Every woman deserves to be treated with the integrity and respect that one deserves.
This is the message from the Minister for Women, Mereseini Vuniwaqa as people around the country and the world celebrate the person who brought them into this world today.
Vuniwaqa is encouraging women to always strive for excellence in whatever they are tasked to do.
She says women play a vital role in a family where they take on challenges of raising a child, household chores, cooking of meals and many others without making any excuses.
Today people are celebrating Mother’s Day by attending church and writing appreciative letters to their mothers.
Some are giving presents and flowers which has been incorporated into the tradition.
How did Mother’s Day start?
Writer Julia Ward Howe first suggested the idea of Mother's Day in the United States in 1872.
She saw it as a chance to unite women and rally for peace.
For several years, she held an annual Mother's Day meeting in Boston.
Activist Anna Jarvis is credited with creating the holiday that is celebrated today.
In 1908, Jarvis campaigned for a national observance of the holiday in honor of her mother, who was a community health advocate.

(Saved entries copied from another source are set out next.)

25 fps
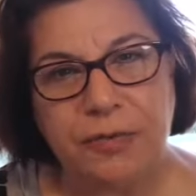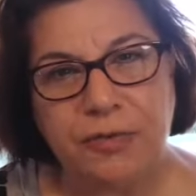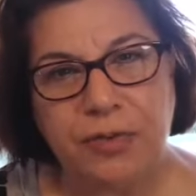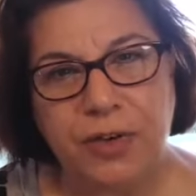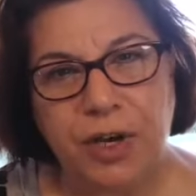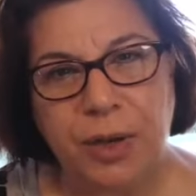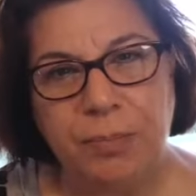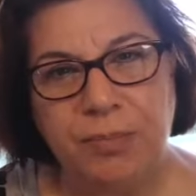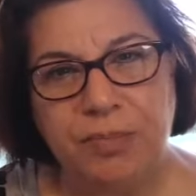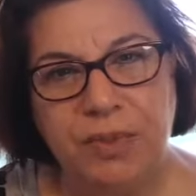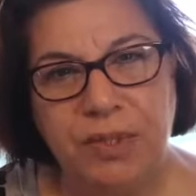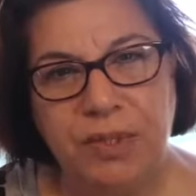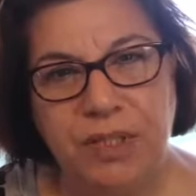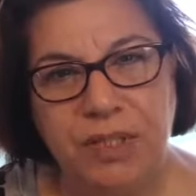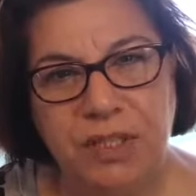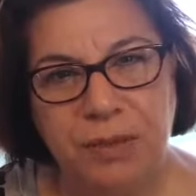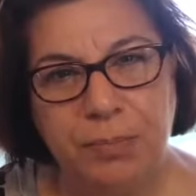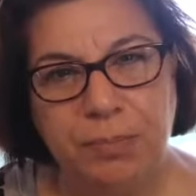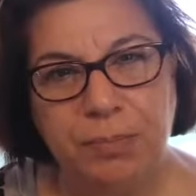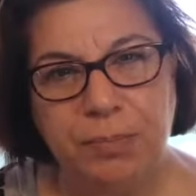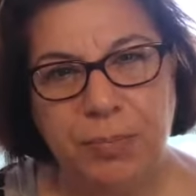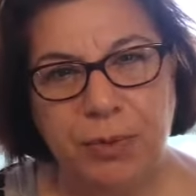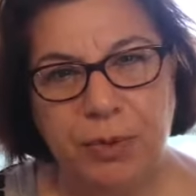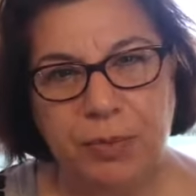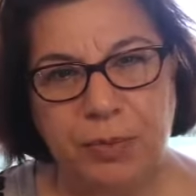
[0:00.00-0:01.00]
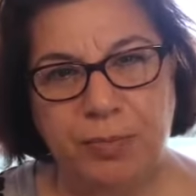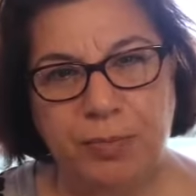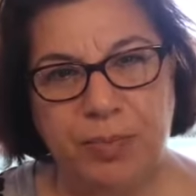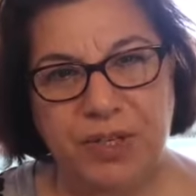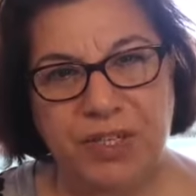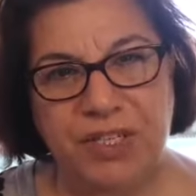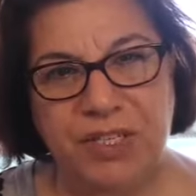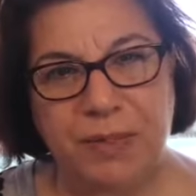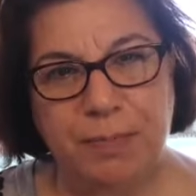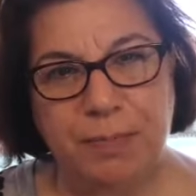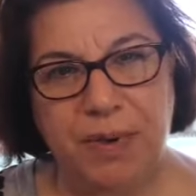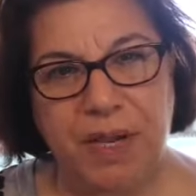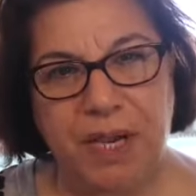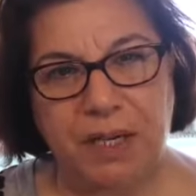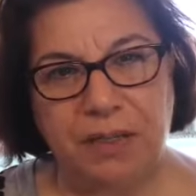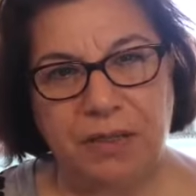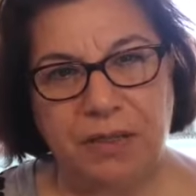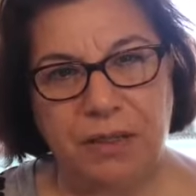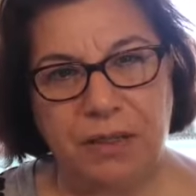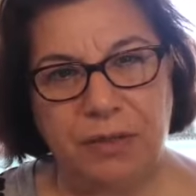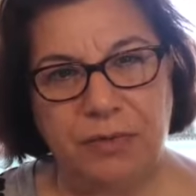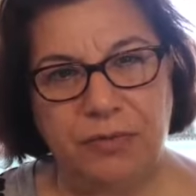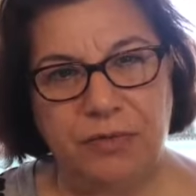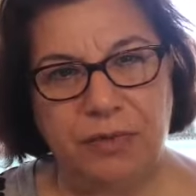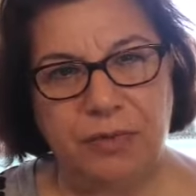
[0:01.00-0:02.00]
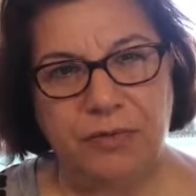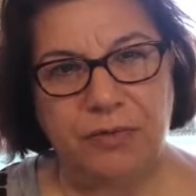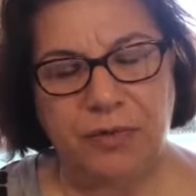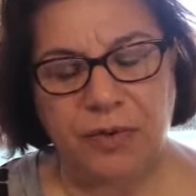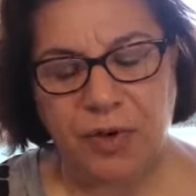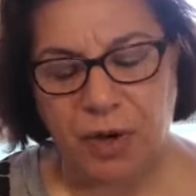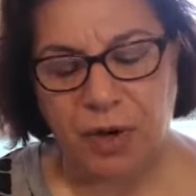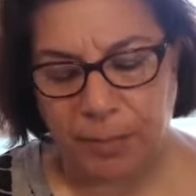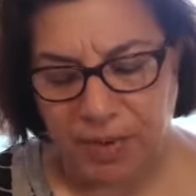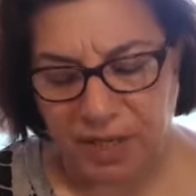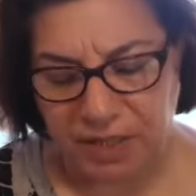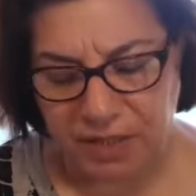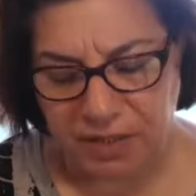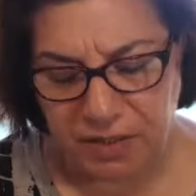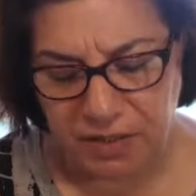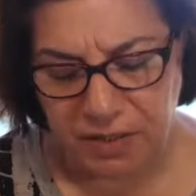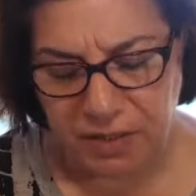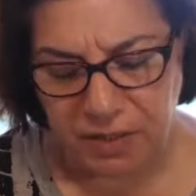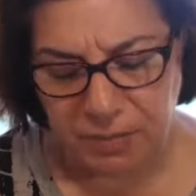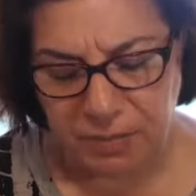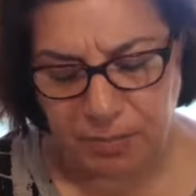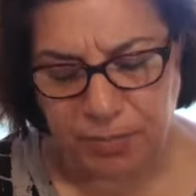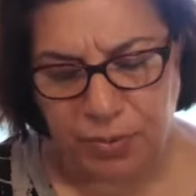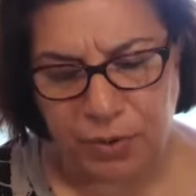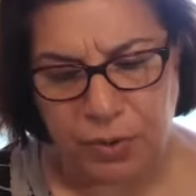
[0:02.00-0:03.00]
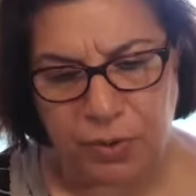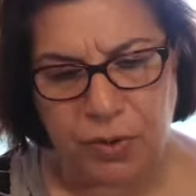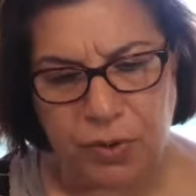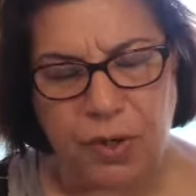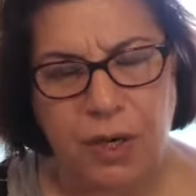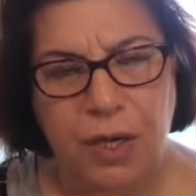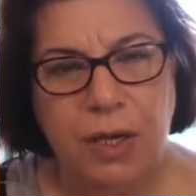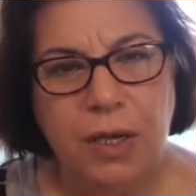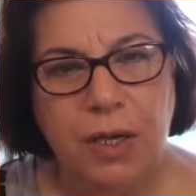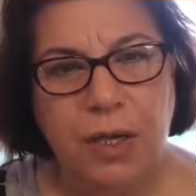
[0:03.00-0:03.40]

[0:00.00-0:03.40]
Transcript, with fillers: from deeper perspective, from a deeper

Her mom had organized several Mother's Day Work Clubs that addressed child rearing and public health issues, and Jarvis wanted to commemorate her and the work of all mothers.
It became an official US holiday in 1914 when President Woodrow Wilson proclaimed the second Sunday in May as a day of "public expression of our love and reverence for the mothers of our country."
Mother’s Day is now observed in more than 40 countries around the world.